麻薬取締局(NDLEA)は21日、南西部オグン州の森林地帯にあるメタンフェタミン製造施設を急襲し、操業を停止させたと発表した。オグン州は最大都市ラゴスに隣接し、物流や人の移動が活発な地域として知られる。今回摘発された施設は人目につきにくい森林内に設置されており、当局は「工業規模の秘密製造工場」だったとしている。
摘発ではナイジェリア人4人とメキシコ人3人を含む計7人が現場で逮捕されたほか、その後の捜査でさらに3人が拘束された。当局はこの組織が国際的な麻薬カルテルの一部だったとみて捜査を進めている。メキシコ系犯罪組織が西アフリカ地域に関与していた可能性もあり、国際的な犯罪ネットワークの拡大が浮き彫りとなった。

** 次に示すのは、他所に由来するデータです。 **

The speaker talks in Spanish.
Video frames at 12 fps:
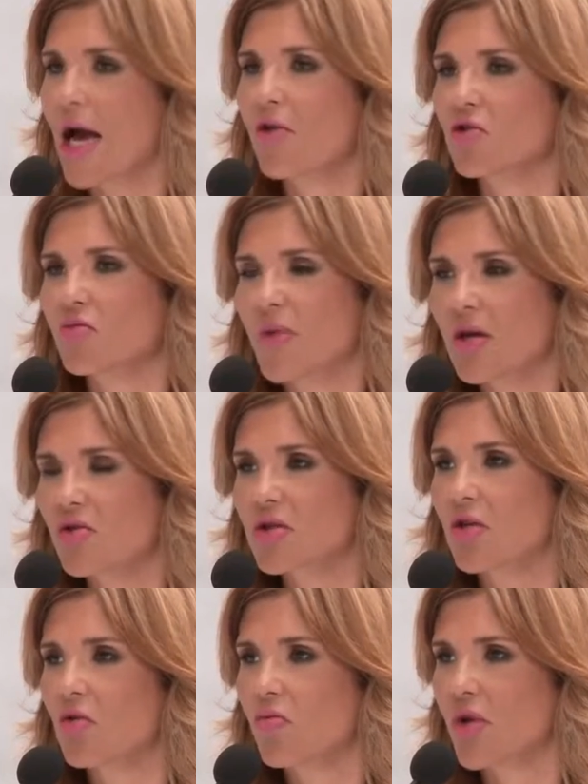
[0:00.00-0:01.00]
A los medios
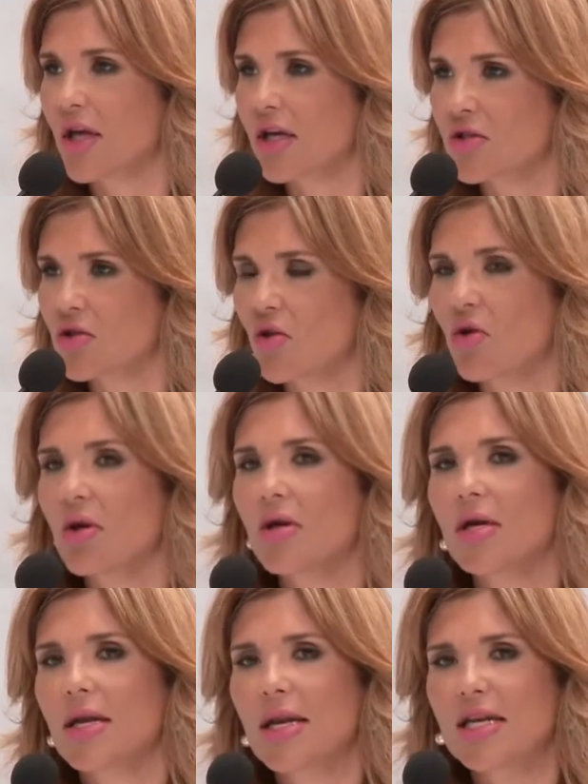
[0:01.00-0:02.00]
de comunicación
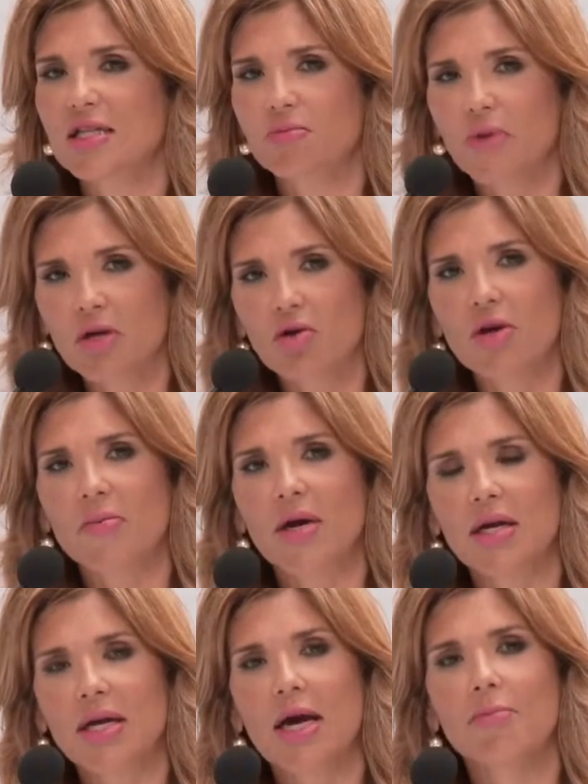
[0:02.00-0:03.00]
les pido de
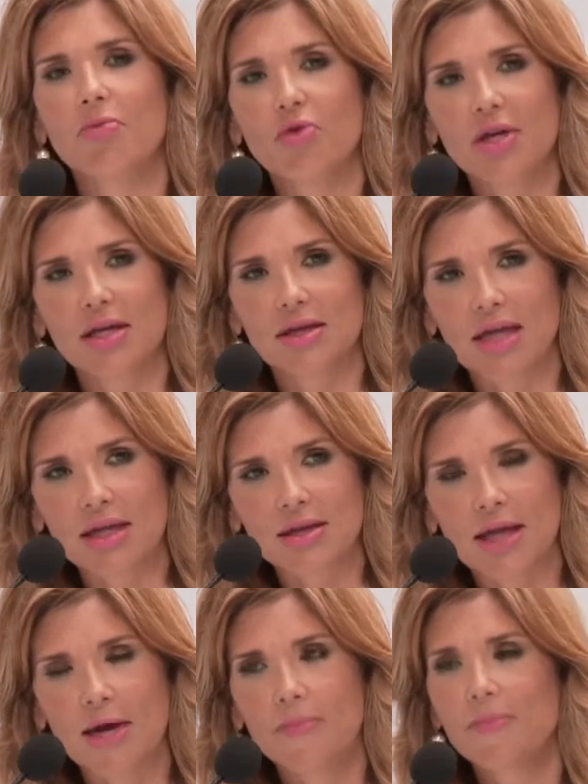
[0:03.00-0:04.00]
manera muy
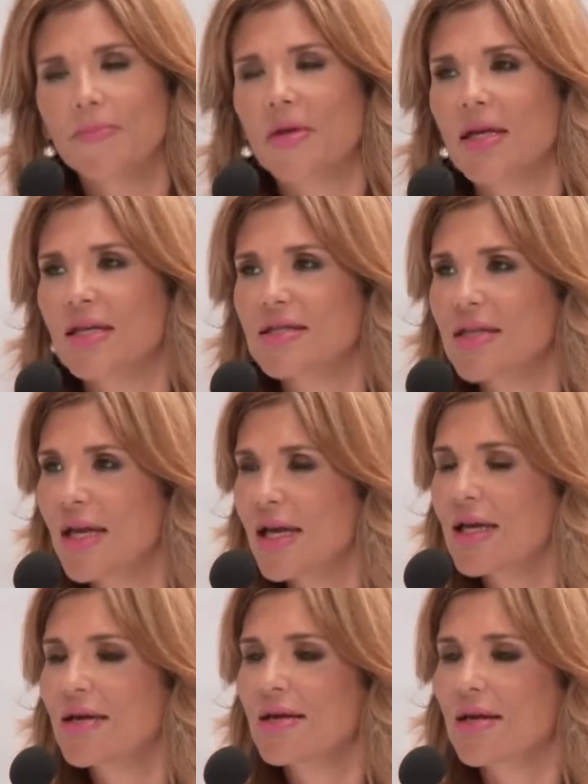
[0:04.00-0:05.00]
atenta que
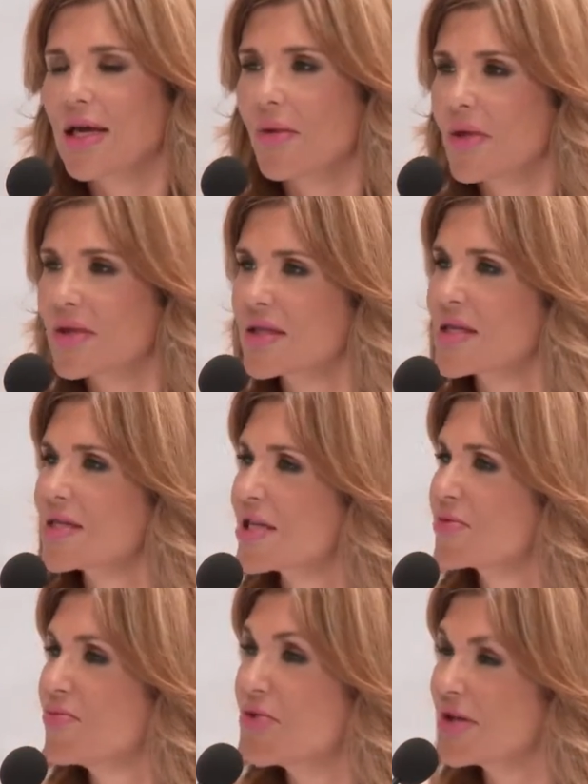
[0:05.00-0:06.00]
sé que a veces
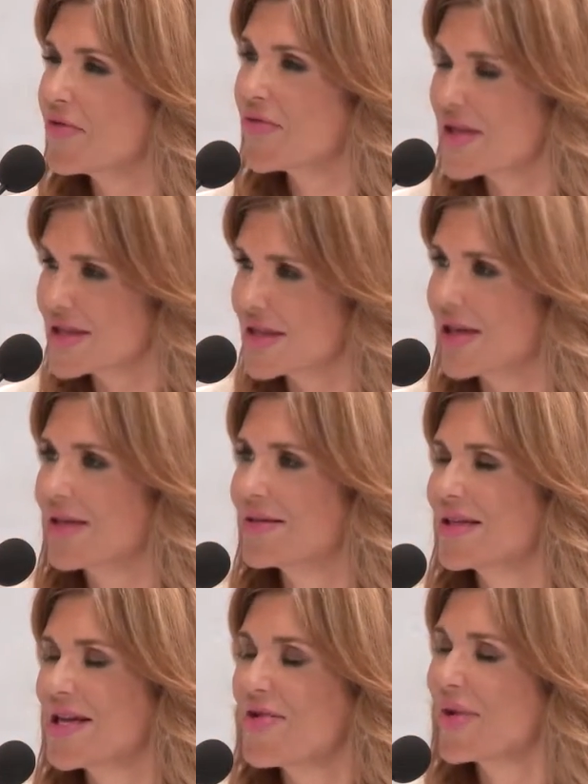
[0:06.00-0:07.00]
es muy difícil,
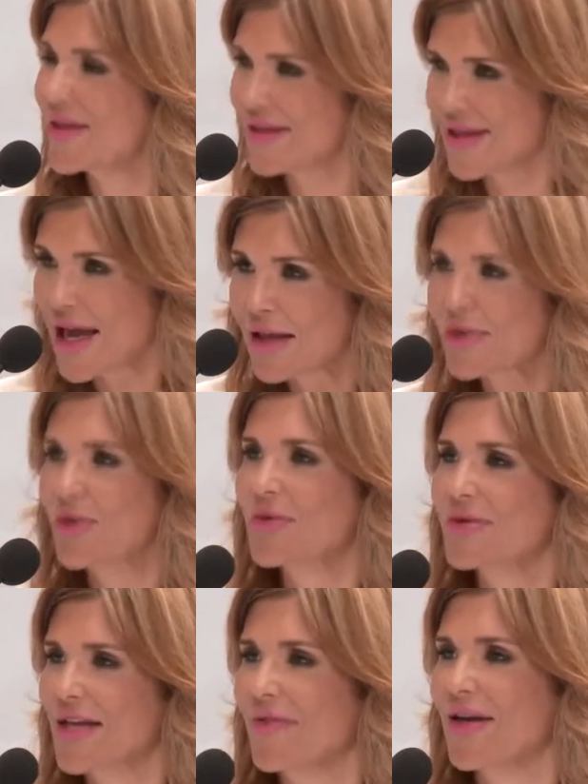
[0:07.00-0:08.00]
y lo
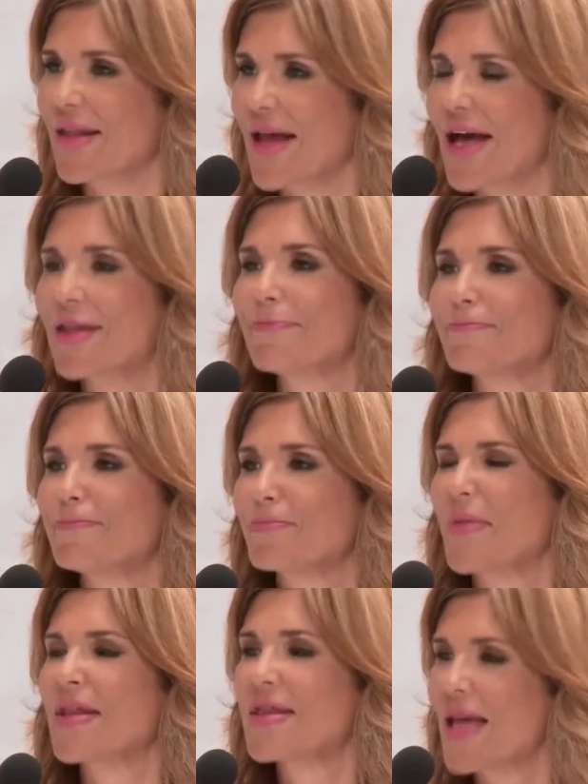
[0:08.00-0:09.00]
entiendo, de verdad,
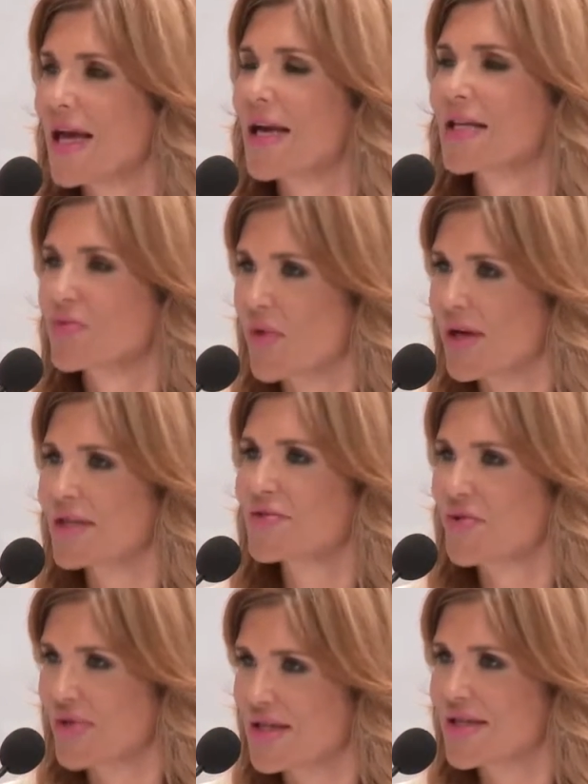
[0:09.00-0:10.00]
vender las buenas
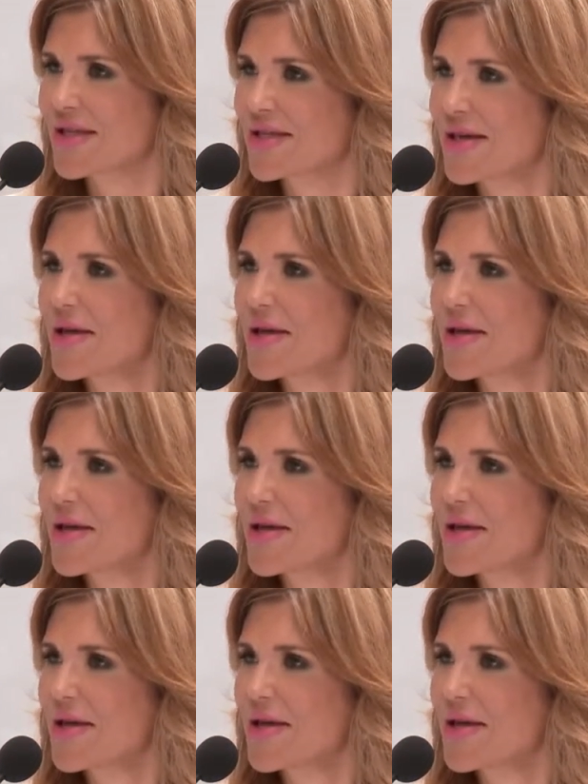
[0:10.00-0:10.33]
noticias.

押収された薬品や原材料は2.4トンに上り、メタンフェタミンを含む化学物質の総額は約4800億ナイラ(約550億円)に達するという。さらに車両2台も押収された。NDLEAの長官は記者会見で、「この組織は単に麻薬を密輸していただけではなく、国内で大量生産を行っていた」と強調し、「極めて危険な違法薬物が国内で製造されていた事実は、国家の安全と国民の健康に深刻な脅威を与える」と述べた。
近年、西アフリカと中央アフリカは国際的な麻薬密輸ルートの中継地としてだけでなく、製造拠点としても注目されるようになっている。国連薬物犯罪事務所(UNODC)は国境管理の脆弱さや汚職の蔓延が背景にあると指摘し、南米やメキシコ系組織がアフリカ地域へ進出するケースも増加している。ナイジェリアは人口と経済規模が大きく、港湾や空港網も発達していることから、犯罪組織の拠点になりやすいとされる。
今回の摘発はナイジェリア政府が麻薬犯罪対策を強化する姿勢を示す象徴的な事例となった。一方で、国際犯罪組織の資金力やネットワークは依然強大であり、当局による継続的な監視と国際協力が求められている。